Une peine plus clémente que les réquisitions du parquet, qui réclamait trente mois de prison avec sursis, 70 000 euros d’amende et trois ans d’inéligibilité avec sursis. Des réquisitions elles-mêmes bien en dessous de celles visant Marine Le Pen : cinq ans de prison, dont deux ferme, 300 000 euros d’amende et cinq ans d’inéligibilité avec exécution immédiate.
En revanche, l’UDF et le Modem ont été condamnés respectivement à 100 000 et 300 000 euros d’amende ferme. L’ancien trésorier et cinq anciens eurodéputés du Modem pour des peines allant de dix à dix-huit mois de prison avec sursis assortis d’amendes allant de 10 000 à 50 000 euros, ainsi que de deux ans d’inéligibilité avec sursis.
Le tribunal a ainsi reconnu l’illégalité de la pratique du Modem consistant à faire bénéficier certains de leurs collaborateurs de deux contrats à temps partiel, l’un pour le parti et l’autre au service d’un député européen pour lequel ils ne travaillaient pas réellement. «Une double tromperie, aux dépens du Parlement européen et des électeurs», selon le tribunal, qui reconnaît néanmoins que ces détournements n’ont pas été systématiques et qu’ils concernaient peu de contrats.
A l’inverse, donc, du système des doubles contrats mis en place par le RN, tel que révélé par l’enquête judiciaire.
Reste que quelques jours après le jugement de l’affaire du Modem, le parquet a fait appel :
un deuxième procès pour tous les prévenus aura donc lieu, bien que les dates ne soient pas encore fixées. Comme un échange de bons procédés, Marine Le Pen s’était réjouie de la relaxe de François Bayrou, tandis que l’actuel Premier ministre s’est dit «troublé par l’énoncé du jugement», de sa principale opposante.
Des «manquements» de Jean-Luc Mélenchon
Du côté de Jean-Luc Mélenchon et de son ancien parti, le Parti de gauche, une enquête administrative de l’Olaf avait été lancée dès les premiers signalements de 2017.
Le rapport final, daté de mars 2021 et révélé par Libération, conclut à des «manquements» et des «irrégularités» concernant l’activité de deux assistants parlementaires, auditionnés entre 2019 et 2020, sur la vingtaine ayant travaillé pour l’ex-député européen Mélenchon.
Alors que ces derniers doivent résider «à titre principal» à Bruxelles, ils vivaient à Montreuil ou à Paris, tout en se faisant verser l’indemnité de dépaysement, soit 16 % de leurs indemnités.

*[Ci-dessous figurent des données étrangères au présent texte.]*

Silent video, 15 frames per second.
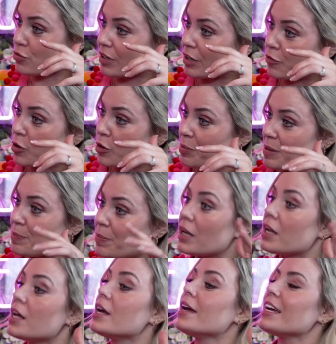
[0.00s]
or 4 people,
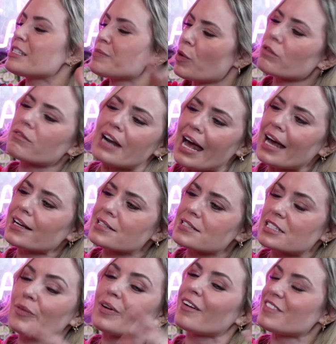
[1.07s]
it's more relaxed.
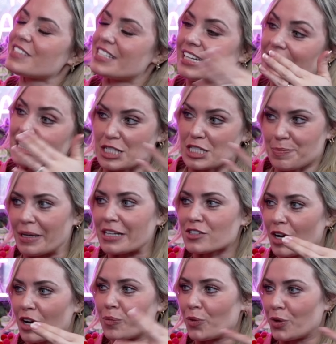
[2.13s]
Now we obviously get to spend
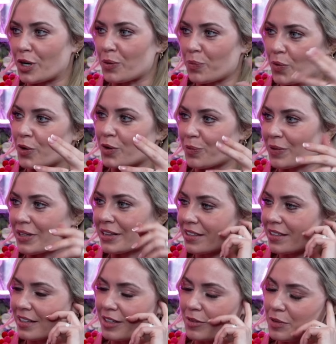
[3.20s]
time one-on-one with
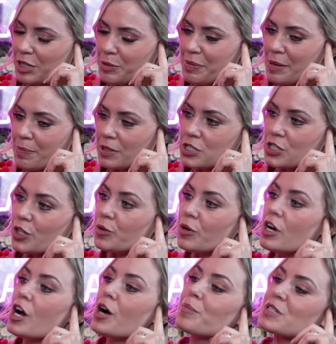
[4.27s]
the people too.
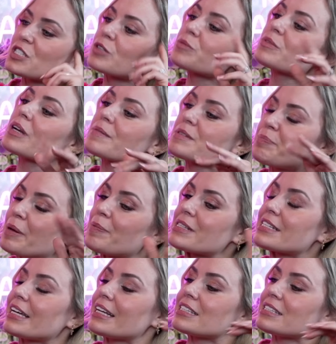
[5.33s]
But sometimes people
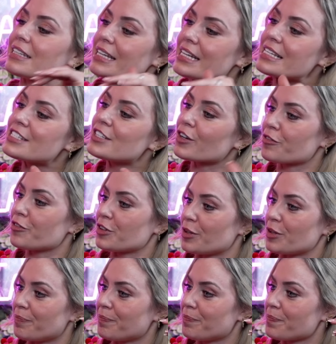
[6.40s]
say it's easier for
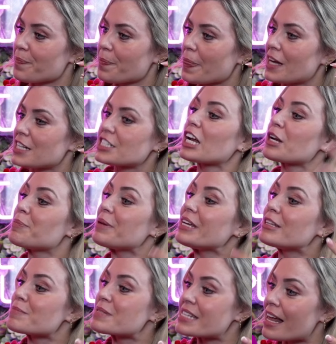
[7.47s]
them to kind of be
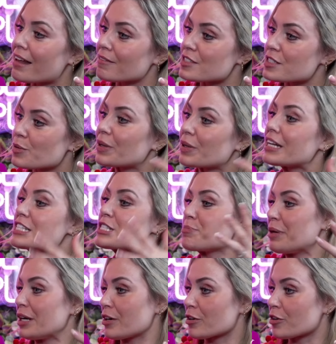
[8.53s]
themselves when it's a
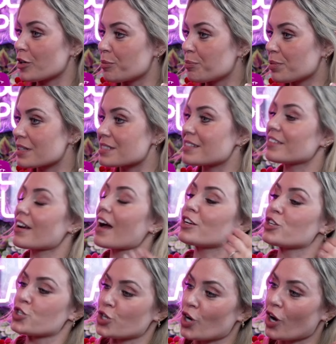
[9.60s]
bigger group because they're not
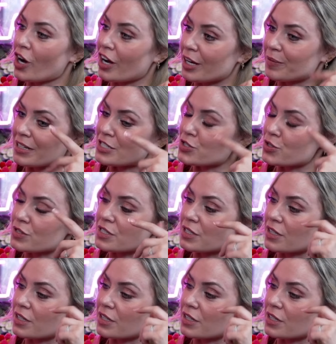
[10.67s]
as shy when it's justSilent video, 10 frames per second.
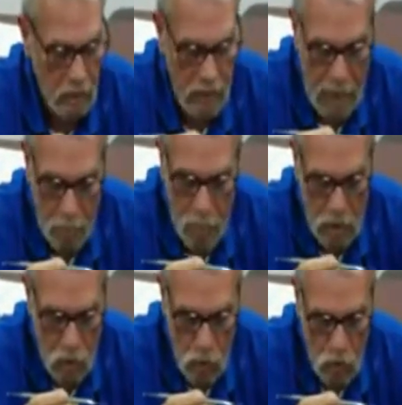Lab
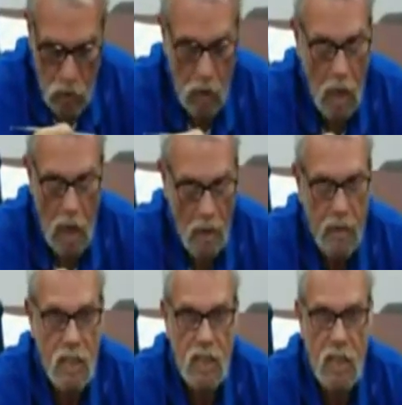men use a lot
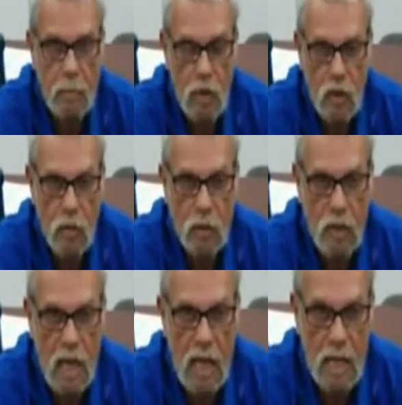of these same
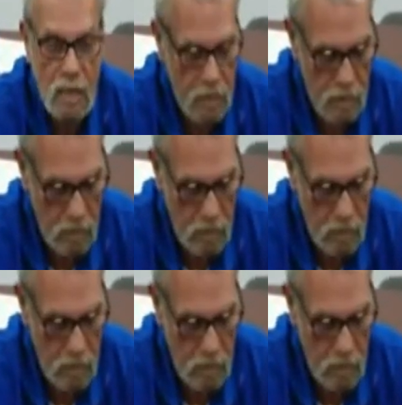instruments, guys.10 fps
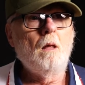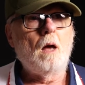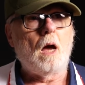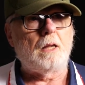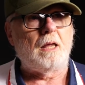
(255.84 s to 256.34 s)

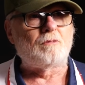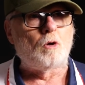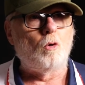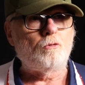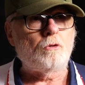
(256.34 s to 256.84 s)
I gave an
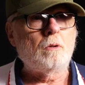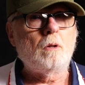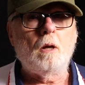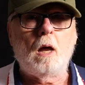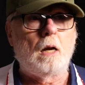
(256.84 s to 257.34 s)
oath,
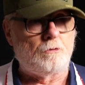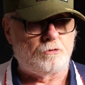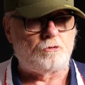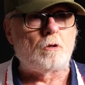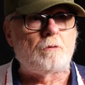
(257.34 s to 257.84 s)
and it's
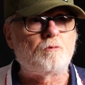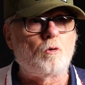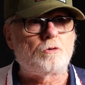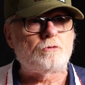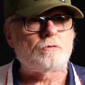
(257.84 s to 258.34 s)
still in
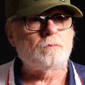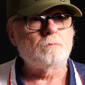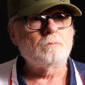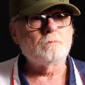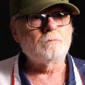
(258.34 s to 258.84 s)
force.
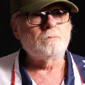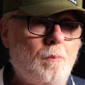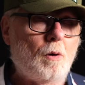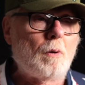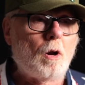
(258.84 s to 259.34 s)

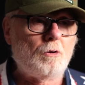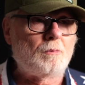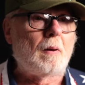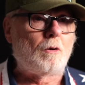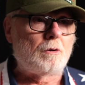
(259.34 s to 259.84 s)
Purple Heart is
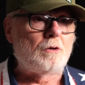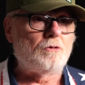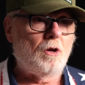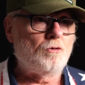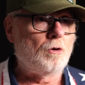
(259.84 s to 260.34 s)
my
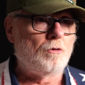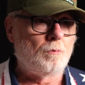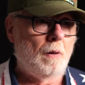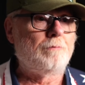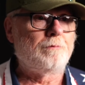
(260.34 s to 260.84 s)
organization. It's
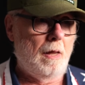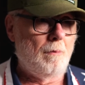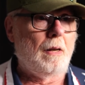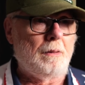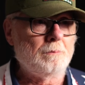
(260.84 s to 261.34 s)
my
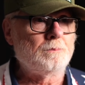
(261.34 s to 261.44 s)
family.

Au total, l’Olaf estime le coût de ces manquements à un peu plus de 500 000 euros pour le Parlement européen, un préjudice supérieur à celui constaté dans l’affaire du Modem.
Concernant l’enquête judiciaire, elle piétine. Après l’ouverture d’une enquête préliminaire par le parquet de Paris en juillet 2017, puis d’une information judiciaire en novembre 2018,
une première pause est liée au départ d’un magistrat et son remplacement, suivie d’une autre pause pour permettre le passage de la campagne présidentielle de 2022, deux anciens assistants parlementaires ont été placés en mai 2022 sous le statut de témoin assisté. «Nous bénéficions dans ce dossier du statut de témoin assisté, un statut intermédiaire indiquant qu’il n’existe aucun indice grave et concordant à l’encontre de mes clients», avait réagi leur avocate, Jade Dousselin, également avocate de Jean-Luc Mélenchon.
Quant à ce dernier, bien qu’il ait été entendu par la police en 2018, il n’a pas encore été auditionné par la nouvelle juge d’instruction.
Sur X, le leader de La France insoumise, s’est, à l’instar de François Bayrou, montré défavorable à la décision des juges concernant la peine d’inéligibilité immédiate de Marine Le Pen, estimant que «la décision de destituer un élu devrait revenir au peuple».